As such, it makes sense that the first year’s worth of software for any console release is geared toward showing off the bells and whistles of that console. It seemed almost every Wii game was a series of mini-games geared towards giving players a variety of ways to move with that odd little remote; every DS game relied on stylus use, whether it suited the genre or not. 3DS games understandably strive to use 3D effectively and impressively, as a way of showing off the hardware that they are running on. Too often, however, this is to the detriment of the game. So much development effort is spent on making the 3D effects as impressive as possible that there simply isn’t time left to stuff the game full of features. The result is a whole pile of pretty-but-transient experiences. They look great and they’re even fun for a while, but the limited feature sets and extras make the games too easy to put down after just a short amount of playtime.
So while it’s understandable that Ace Combat: Assault Horizon Legacy is just such an experience, that doesn’t mean it’s acceptable. We are no longer inside the 3DS release window. Developers have had time to get accustomed to the new technology, such that the technology itself should no longer be the focus. The game should be the focus.

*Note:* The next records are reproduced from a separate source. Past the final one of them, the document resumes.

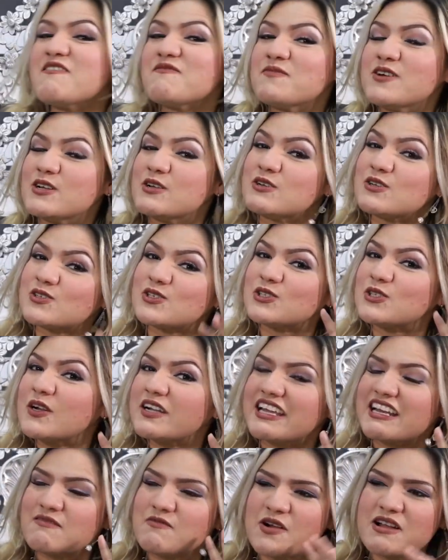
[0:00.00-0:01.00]
Bueno, nosotros
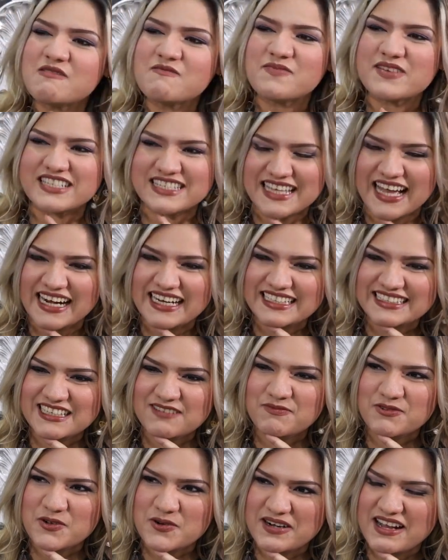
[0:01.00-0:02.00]
queremos empezar
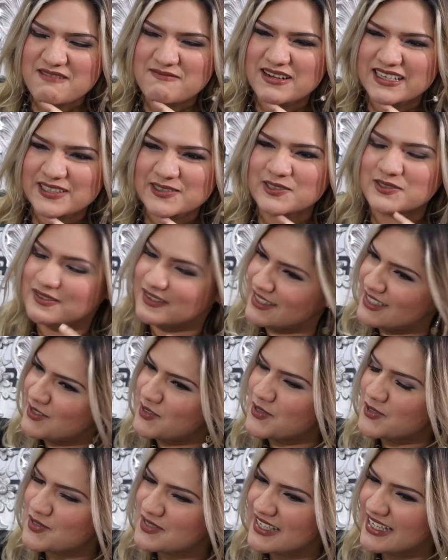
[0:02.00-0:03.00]
este programa
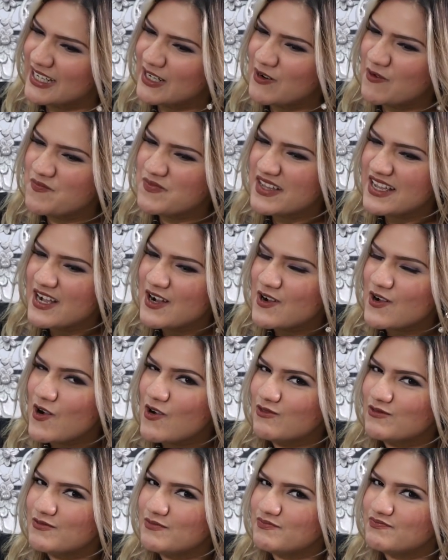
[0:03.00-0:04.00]
contigo, Joselo,
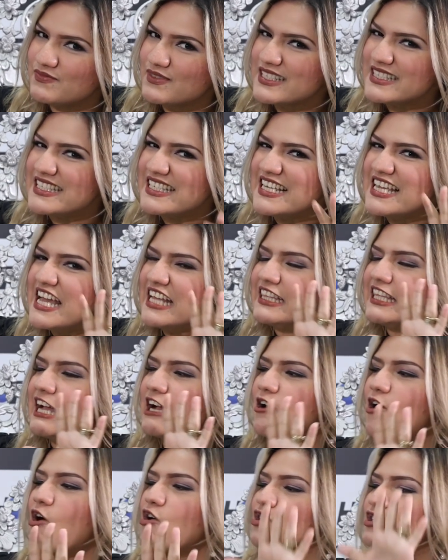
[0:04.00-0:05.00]
con
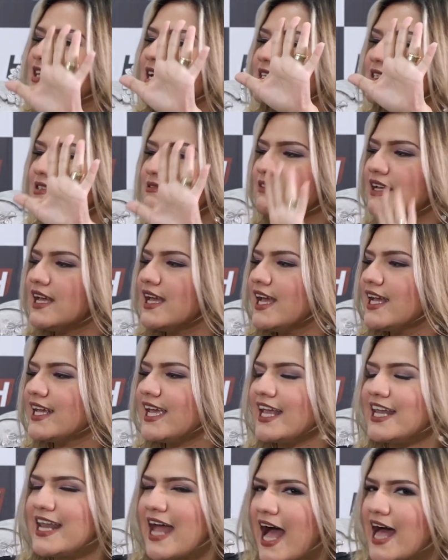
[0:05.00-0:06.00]
siete cosas
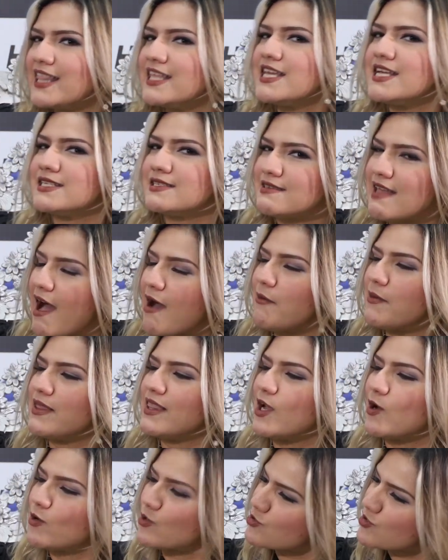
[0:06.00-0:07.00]
que nadie sabe
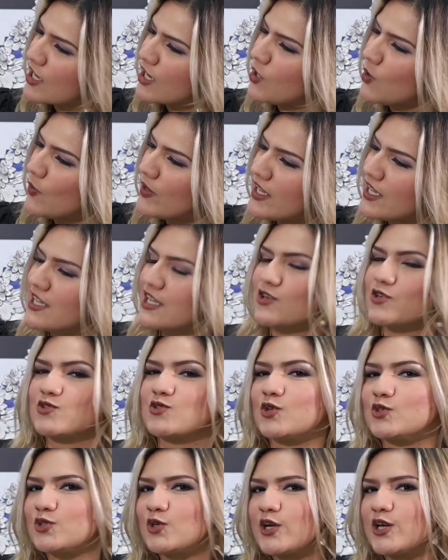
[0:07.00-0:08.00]
de Joselo y que
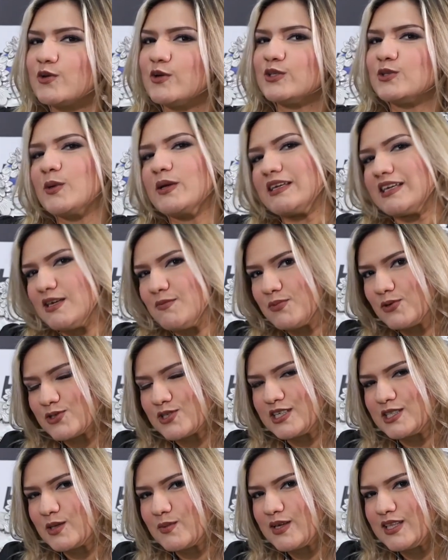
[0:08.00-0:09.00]
nosotros en nuestro equipo
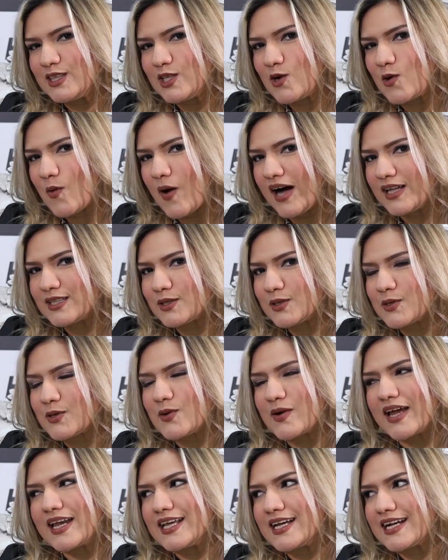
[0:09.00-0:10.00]
724
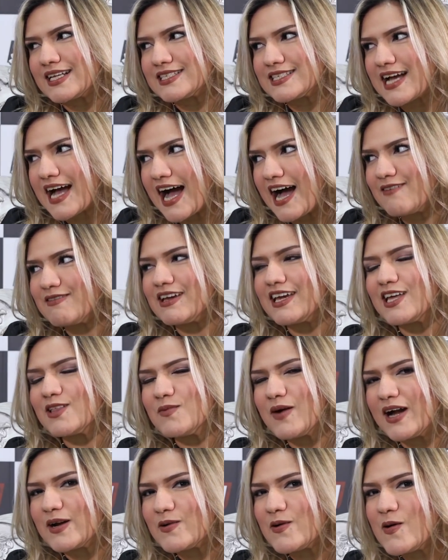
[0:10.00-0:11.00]
con Erika Chávez,
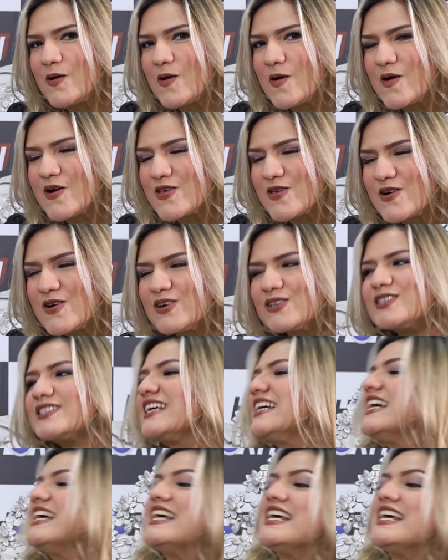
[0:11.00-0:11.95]
Eduardo Hoyos,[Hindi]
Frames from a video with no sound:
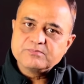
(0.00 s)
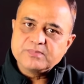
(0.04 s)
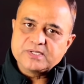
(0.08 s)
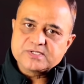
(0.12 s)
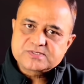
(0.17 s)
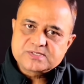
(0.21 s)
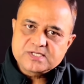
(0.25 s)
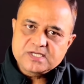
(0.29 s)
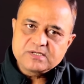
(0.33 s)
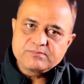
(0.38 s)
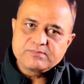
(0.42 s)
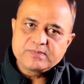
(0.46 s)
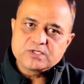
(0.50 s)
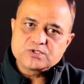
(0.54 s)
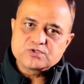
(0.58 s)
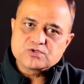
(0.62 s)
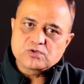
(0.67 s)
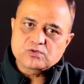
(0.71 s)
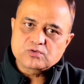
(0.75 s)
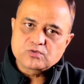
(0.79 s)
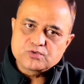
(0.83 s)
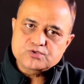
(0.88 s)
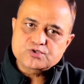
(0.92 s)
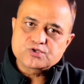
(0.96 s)
भसीन में
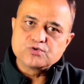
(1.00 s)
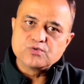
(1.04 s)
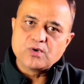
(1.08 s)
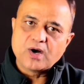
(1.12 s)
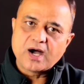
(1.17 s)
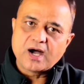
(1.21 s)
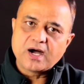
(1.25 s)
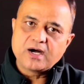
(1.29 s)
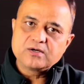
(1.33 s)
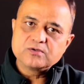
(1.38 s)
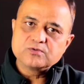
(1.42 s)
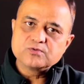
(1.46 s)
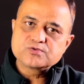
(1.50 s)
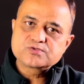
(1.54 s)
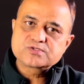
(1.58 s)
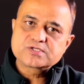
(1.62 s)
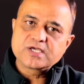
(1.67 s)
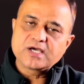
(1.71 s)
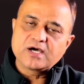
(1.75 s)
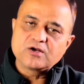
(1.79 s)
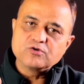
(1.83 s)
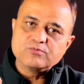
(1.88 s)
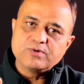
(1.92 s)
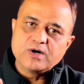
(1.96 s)
जो कुछ हुआ
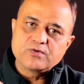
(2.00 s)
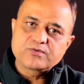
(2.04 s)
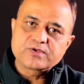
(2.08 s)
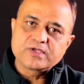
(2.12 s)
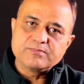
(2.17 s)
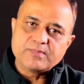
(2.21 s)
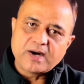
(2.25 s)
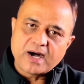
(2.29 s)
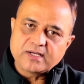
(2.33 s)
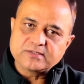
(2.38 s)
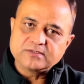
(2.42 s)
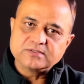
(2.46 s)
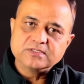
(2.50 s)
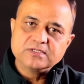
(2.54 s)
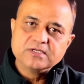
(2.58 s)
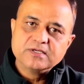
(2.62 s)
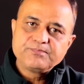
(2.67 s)
उसके अनुभव के बाद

Off the bat, Assault Horizon Legacy is a fun, impressive game. It’s very easy to pop it out of the box, put it in the 3DS, turn on the machine, and suddenly feel like you’re a flying ace with a quick trigger finger and a feel for aerial combat. You start and finish every mission in the air, so there’s no silly flight simulator stuff to master, and the only real ship controls are the directionals provided by the analog pad and “Speed Up/Slow Down” functions triggered by the shoulder buttons. That’s it as far as basic controls.
Getting fancy is relegated to one button. If an enemy fires a missile at you, a well-timed (prompted) button press will trigger a barrel roll. Because, I mean… barrel rolls. If you’re in pursuit of an enemy, pushing the same button sends you into an unskippable mini-cutscene that depicts the airplane equivalent of slamming the brakes and performing a hairpin turn that leaves the tires screaming, after which you are directly behind the enemy, allowing for quick lock-ons and effective machine gun attacks. Truly, a control scheme like this never leaves any doubt that you are playing a game, but it is the type of control scheme that empowers the player, allowing for an immersion born, not of realism, but of pure, cartoonish adrenaline.
Helping things along are the visuals. Nicely varied scenery and rich, saturated colors contribute nicely to the feel of the game. The 3D is well done, too, though it’s unfortunate that this sort of game almost necessitates that enemies spend much of their time as specks in the distance. Flying toward that lovely scenery for too long also betrays some primitive pixelated texturing, too, but if you’re just playing the game, it’s not so much so as to be overly distracting. For the most part, it feels like a solid, polished game.
It is also, however, the type of game that simply begs for additional modes, unlockables, multiplayer, something other than the main game to keep the player interested. The campaign, bare bones on story, is good, clean, repetitive fun. You end up using those one-button special moves an awful lot, and the motivation to do so is usually something like “Okay, shoot these planes. Now, shoot those planes. Nice job, you’re all d – OH WHERE DID THOSE OTHER PLANES COME FROM? SHOOT THEM DOWN TOO.” Alternatively: “Okay, shoot these boats.” While your enemies get a little quicker, a little more aggressive, and a little bit tougher to shoot down, they don’t really change all that much. The thrill is gone after a couple of hours, long before the challenge is up.
Now, I’m not expecting Ace Combat to turn into Pilotwings at this point or anything, but this is where some races, some checkpoint runs, or even some one-on-one dogfighting multiplayer would have come in handy. Something, anything to break up the monotony. You can replay missions as “challenges” to improve your score, but replaying old missions doesn’t feel like variety. It feels like padding.
Ace Combat: Assault Horizon Legacy lives up to the Legacy portion of its title by stripping the mechanics back to their arcade-style basics, and it works well on the portable. Still, it feels like a launch title. Maybe it was a launch title, held back from release early in 2011 for the sake of coming out around the same time as its fully-featured Xbox and PS3 siblings. Maybe it just needs another iteration to truly come into its own as a game. As it is, it’s destined to be enjoyed for a little while and then promptly forgotten about. Its engine deserves better.